Another unusual means of electronic positioning could be achieved by installing
cheap short-range wireless transmitters (such as Bluetooth, Wi-Fi or UWB devices)
into lampposts, traffic lights, and similar points on the roads. Each transmitter
would digitally signal its own geographic address location to any receiving device in
proximity, thereby facilitating an electronic positioning system. Since many new
cellular phones and wireless PDA devices have short range transceivers built-in,
this method is an entirely practicable solution. It would also be possible to place
cheap short-range wireless transmitters into cat's eye reflectors in the road,
powering the transmitters from solar cells running on daylight during the day and
from vehicle headlights during the night.

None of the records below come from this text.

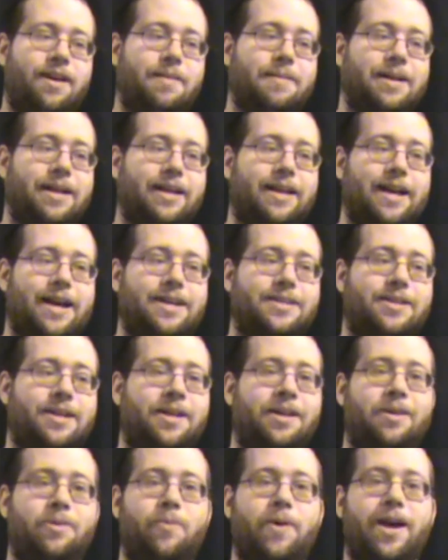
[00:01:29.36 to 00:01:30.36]
I mean, I guess
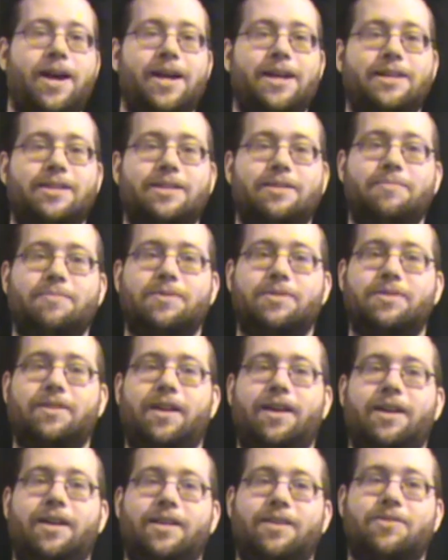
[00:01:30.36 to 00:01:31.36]
anyway seems
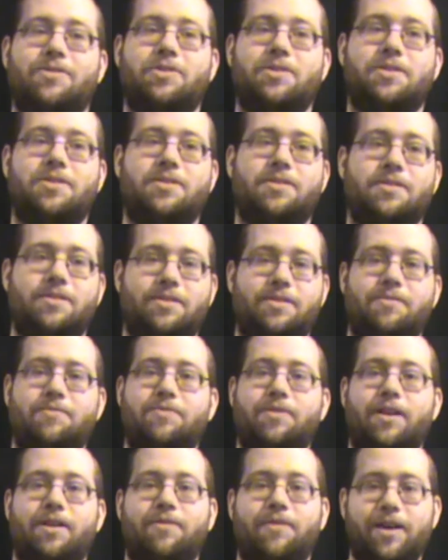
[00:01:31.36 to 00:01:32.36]
like there's just
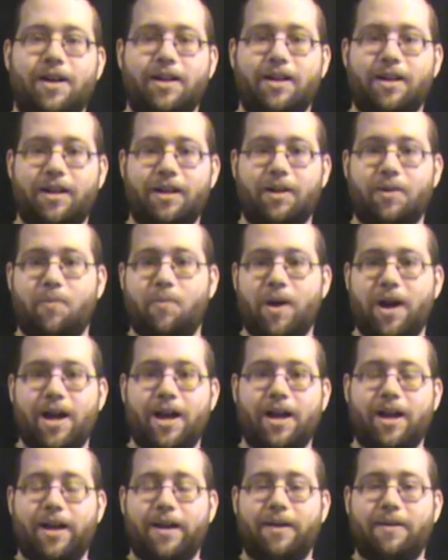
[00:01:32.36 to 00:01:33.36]
trying to find any
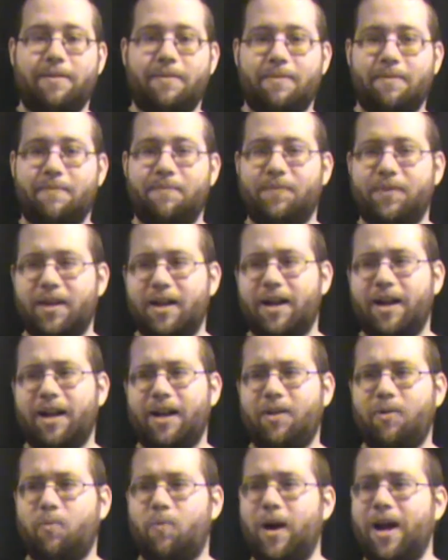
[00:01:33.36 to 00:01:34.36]
way, and then
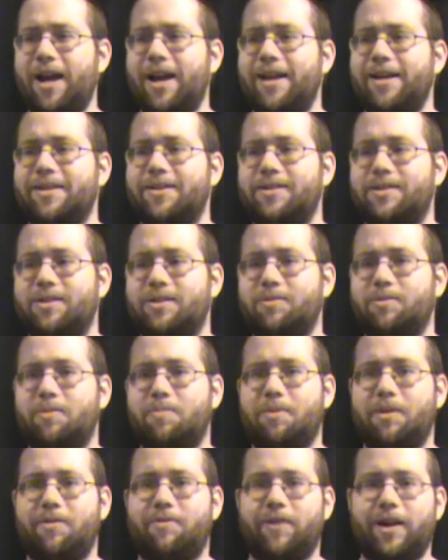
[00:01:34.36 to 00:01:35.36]
any ways
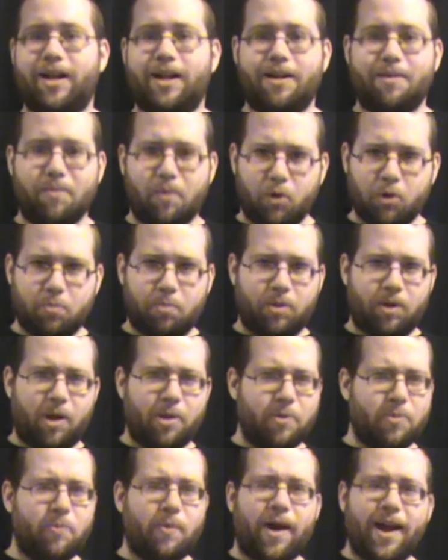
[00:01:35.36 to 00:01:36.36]
would be finding multiple
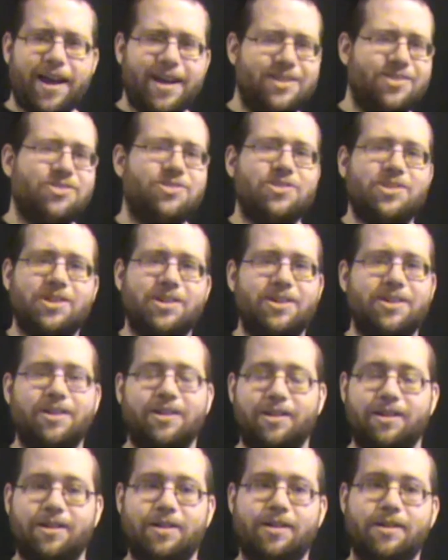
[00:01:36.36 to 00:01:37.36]
other ways.
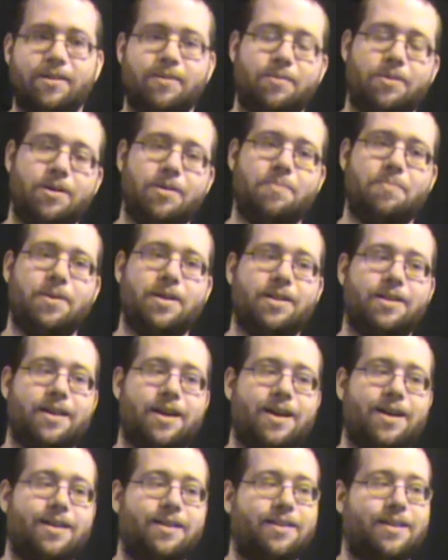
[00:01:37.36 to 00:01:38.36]
Would it be
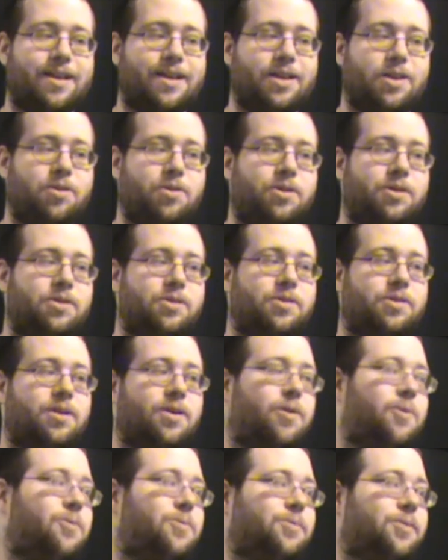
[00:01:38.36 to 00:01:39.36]
that you could
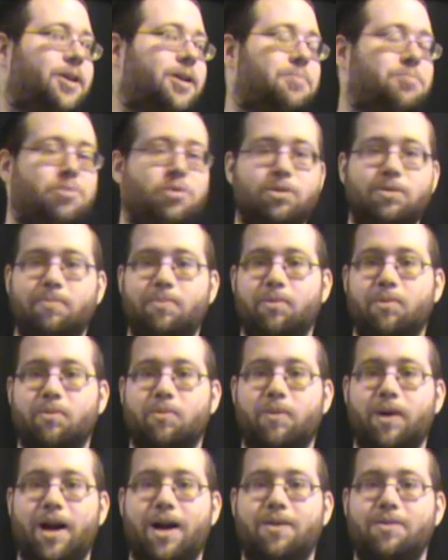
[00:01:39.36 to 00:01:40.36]
go like
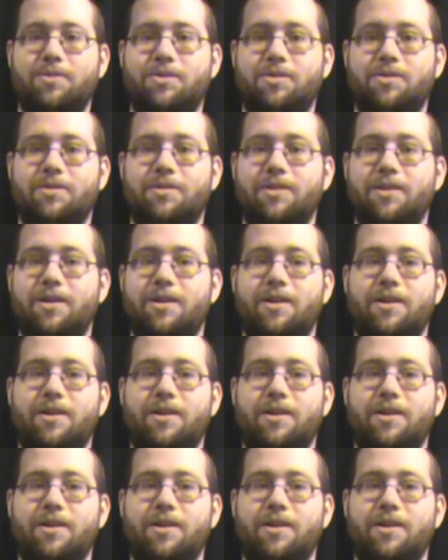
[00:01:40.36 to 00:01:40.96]
multiple routes,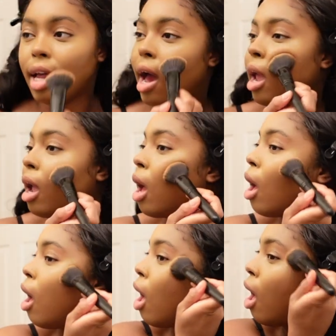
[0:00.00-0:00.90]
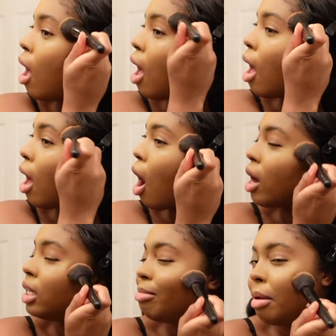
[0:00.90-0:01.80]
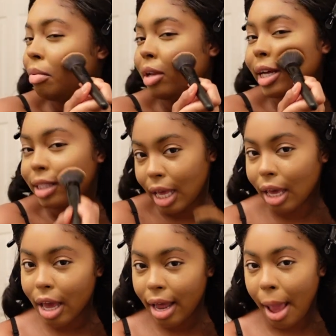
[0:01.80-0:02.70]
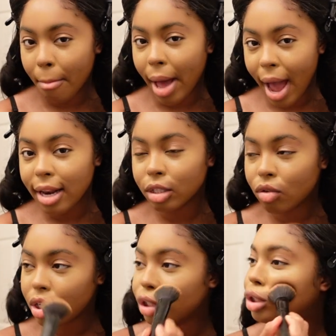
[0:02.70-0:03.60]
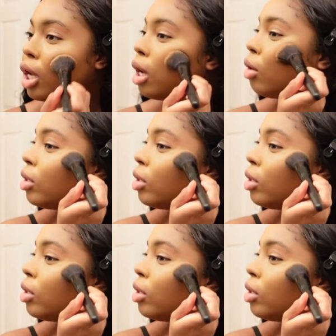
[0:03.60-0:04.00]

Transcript: Like are these people like taking care of their bodies on this show?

Still another means of electronic positioning may be realised by means of a road
coding system wherein geographic location is encapsulated into codes continuously
painted onto each lane in the road. These painted codes need not necessarily be
visible to the human eye, just detectable to a reader device. The painted codes could
be based on a barcode, or based on some other coding system; the coding system
would encode the geographic location where the code is painted on the tarmac.
When a transit vehicle moves over these painted codes, a reader device fixed to the
vehicle would scan them and thus obtain positioning information. If the painted
code were visible, and of a form easily read by prospective travellers, this code
could also be used to specify current location when a traveller makes a journey
                                        – 93 –


request. It would be easy to develop a paint-spraying unit that, fixed beneath a
truck, would continuously paint the roads with these codes as the truck moves
along; the spraying unit could use a very accurate satellite positioning receiver in
order to determine the exact location.

Road coding systems and short range radio transmitters are non-conventional
methods of electronic positioning. However they might advantageously be used in
conjunction with more standard electronic positioning techniques in order to
improve coverage or accuracy. In underground railway systems, for example, where
neither a satellite positioning nor cellular triangulation signal can penetrate, short
range radio transmitters would make an excellent ancillary positioning system.

In the future 'mesh networks', which comprise a web of radio-transmission-linked
transceiver nodes which will host equipment such as cellular telephones, wireless
PDAs, computers, and other digital gadgets, may become the predominant means of
data communications. The principle of mesh networking could allow locally situated
communicator devices to confer with each other in order to corroborate electronic
positioning data. This offers three advantages: firstly such corroboration would help
improve the accuracy of the satellite positioning data using similar error reduction
methods to those employed in Differential GPS; secondly, when a communicator
device is beyond the reach of the satellite signal (such as when indoors, or in a
tunnel), a communicator device could still get positional data by corroborating with
nearby communicator devices that are within range of the satellite signal; thirdly,
communicator devices that do not have built-in electronic positioning functionality
can use this corroboration to obtain positioning data from nearby communicator
devices that do. Such corroboration would work both for stationary communicator
devices, and communicator devices in moving vehicles.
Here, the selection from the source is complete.